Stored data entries
--------
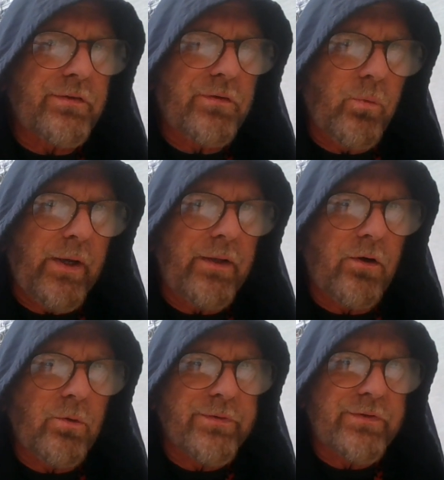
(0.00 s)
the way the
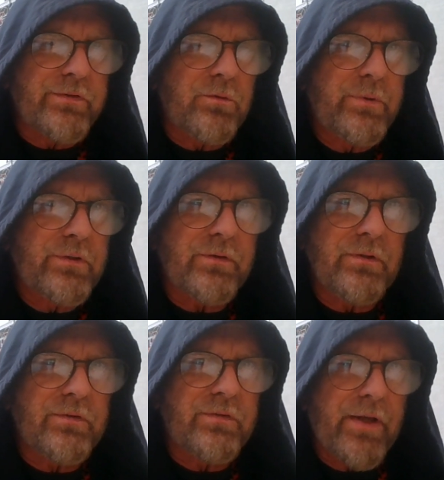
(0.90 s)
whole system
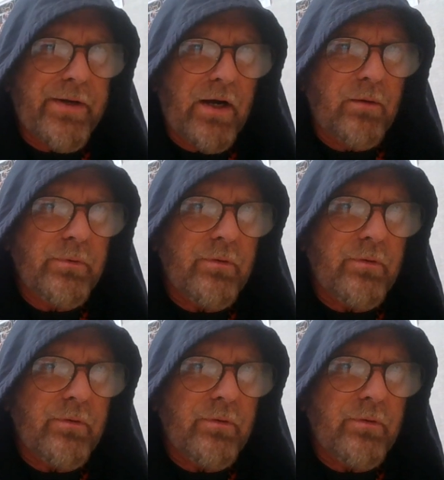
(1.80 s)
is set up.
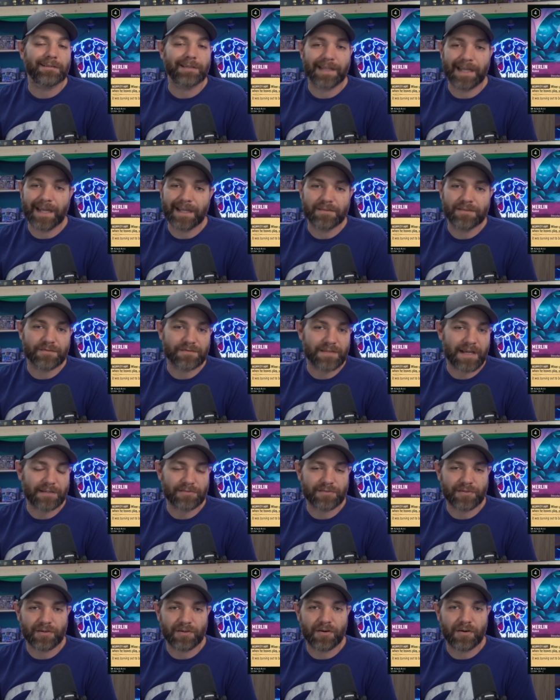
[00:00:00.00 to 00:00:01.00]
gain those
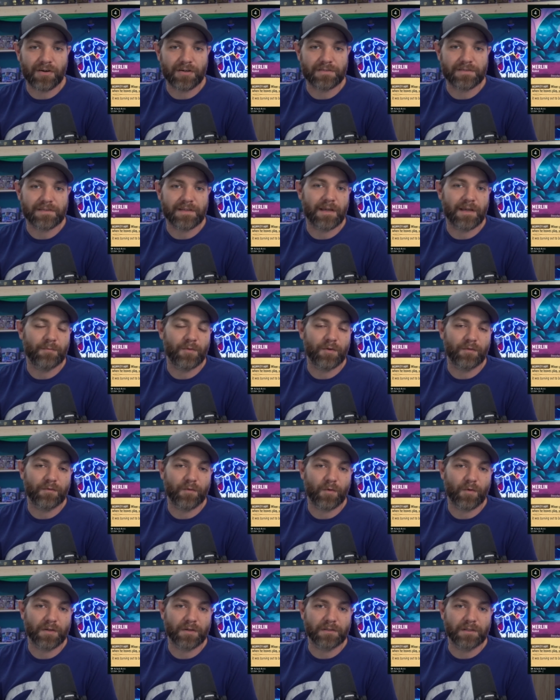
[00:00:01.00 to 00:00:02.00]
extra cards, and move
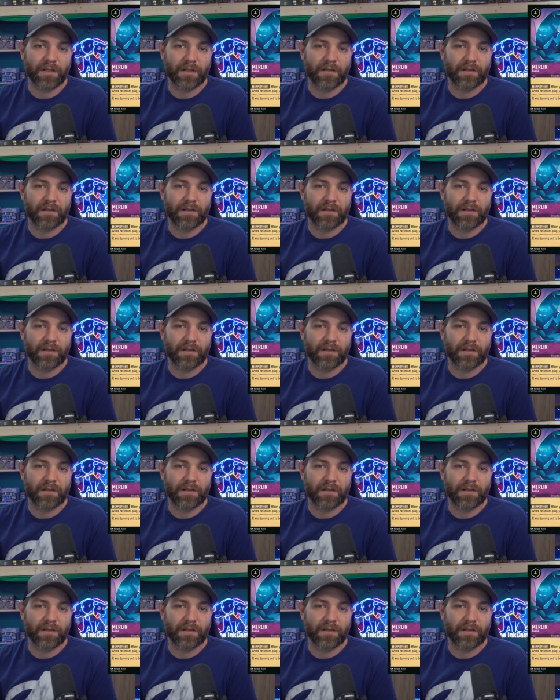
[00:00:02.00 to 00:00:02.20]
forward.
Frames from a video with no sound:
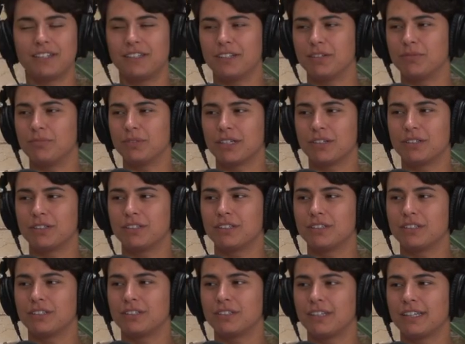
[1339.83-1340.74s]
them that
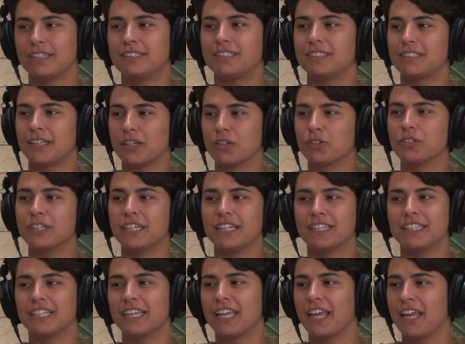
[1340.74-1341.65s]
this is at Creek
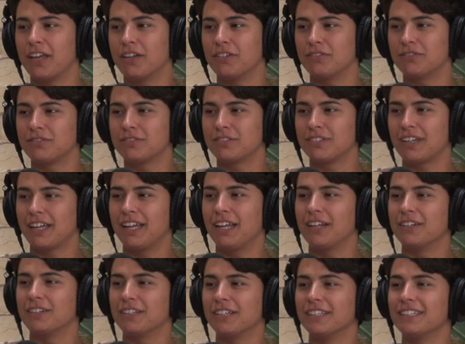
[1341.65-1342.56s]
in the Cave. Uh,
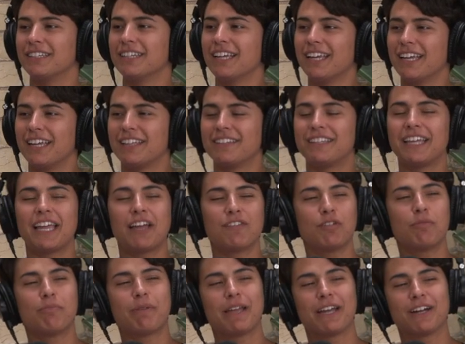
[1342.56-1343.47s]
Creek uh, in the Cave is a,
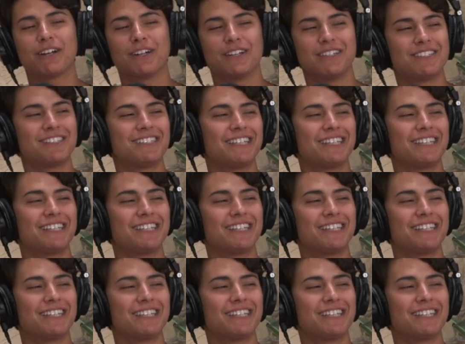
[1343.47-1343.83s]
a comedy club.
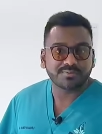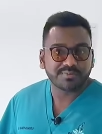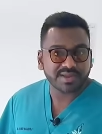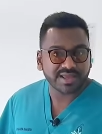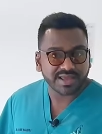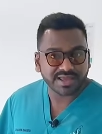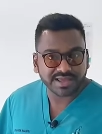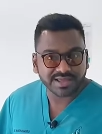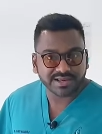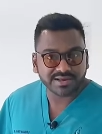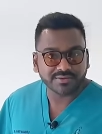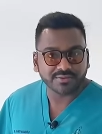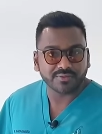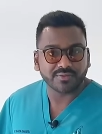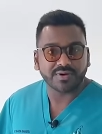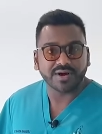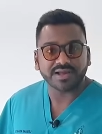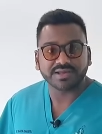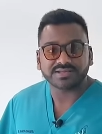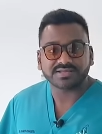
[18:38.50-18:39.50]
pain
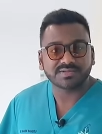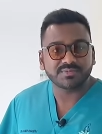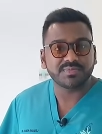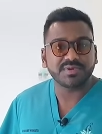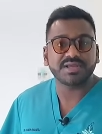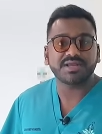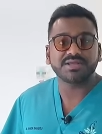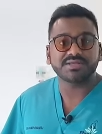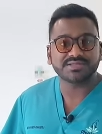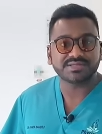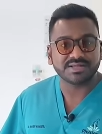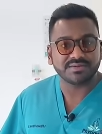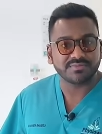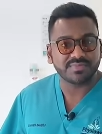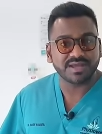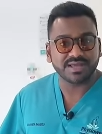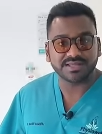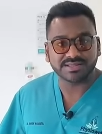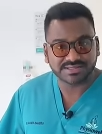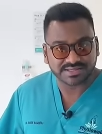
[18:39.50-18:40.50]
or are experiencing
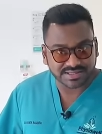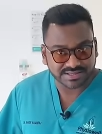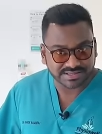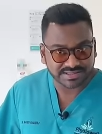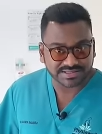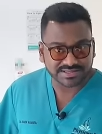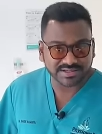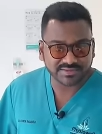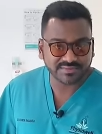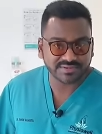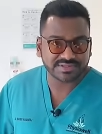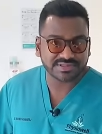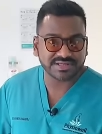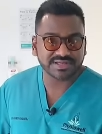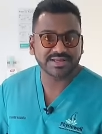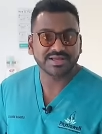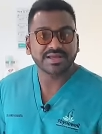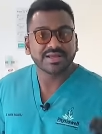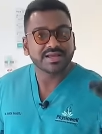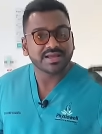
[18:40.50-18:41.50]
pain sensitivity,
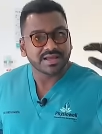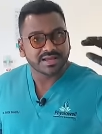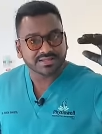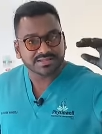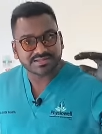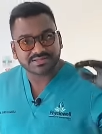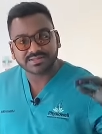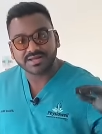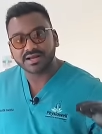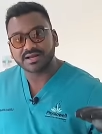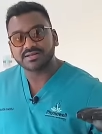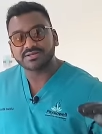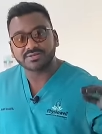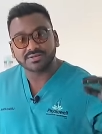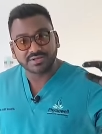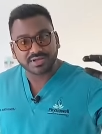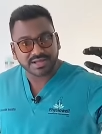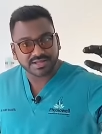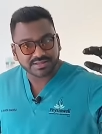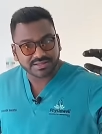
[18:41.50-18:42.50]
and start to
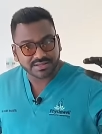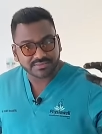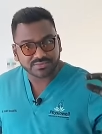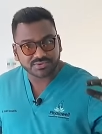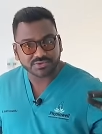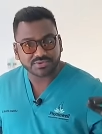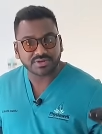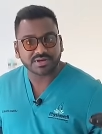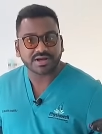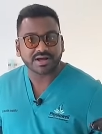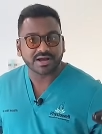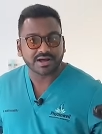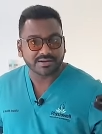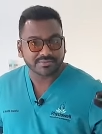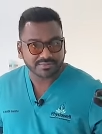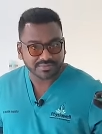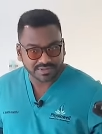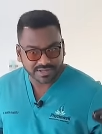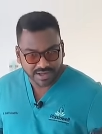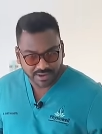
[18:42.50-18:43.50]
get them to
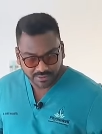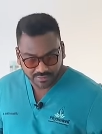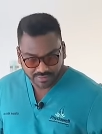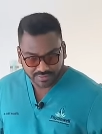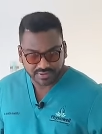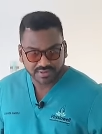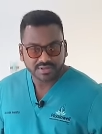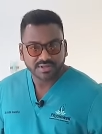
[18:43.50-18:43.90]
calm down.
--------
- TASK BRIEF
Output exactly the lines from the line containing "[00:00:00.00 to 00:00:01.00]" through the last line of the records, both included, and leave out every picture.

- SOLUTION TO THE PROBLEM
[00:00:00.00 to 00:00:01.00]
gain those
[00:00:01.00 to 00:00:02.00]
extra cards, and move
[00:00:02.00 to 00:00:02.20]
forward.
Frames from a video with no sound:
[1339.83-1340.74s]
them that
[1340.74-1341.65s]
this is at Creek
[1341.65-1342.56s]
in the Cave. Uh,
[1342.56-1343.47s]
Creek uh, in the Cave is a,
[1343.47-1343.83s]
a comedy club.
[18:38.50-18:39.50]
pain
[18:39.50-18:40.50]
or are experiencing
[18:40.50-18:41.50]
pain sensitivity,
[18:41.50-18:42.50]
and start to
[18:42.50-18:43.50]
get them to
[18:43.50-18:43.90]
calm down.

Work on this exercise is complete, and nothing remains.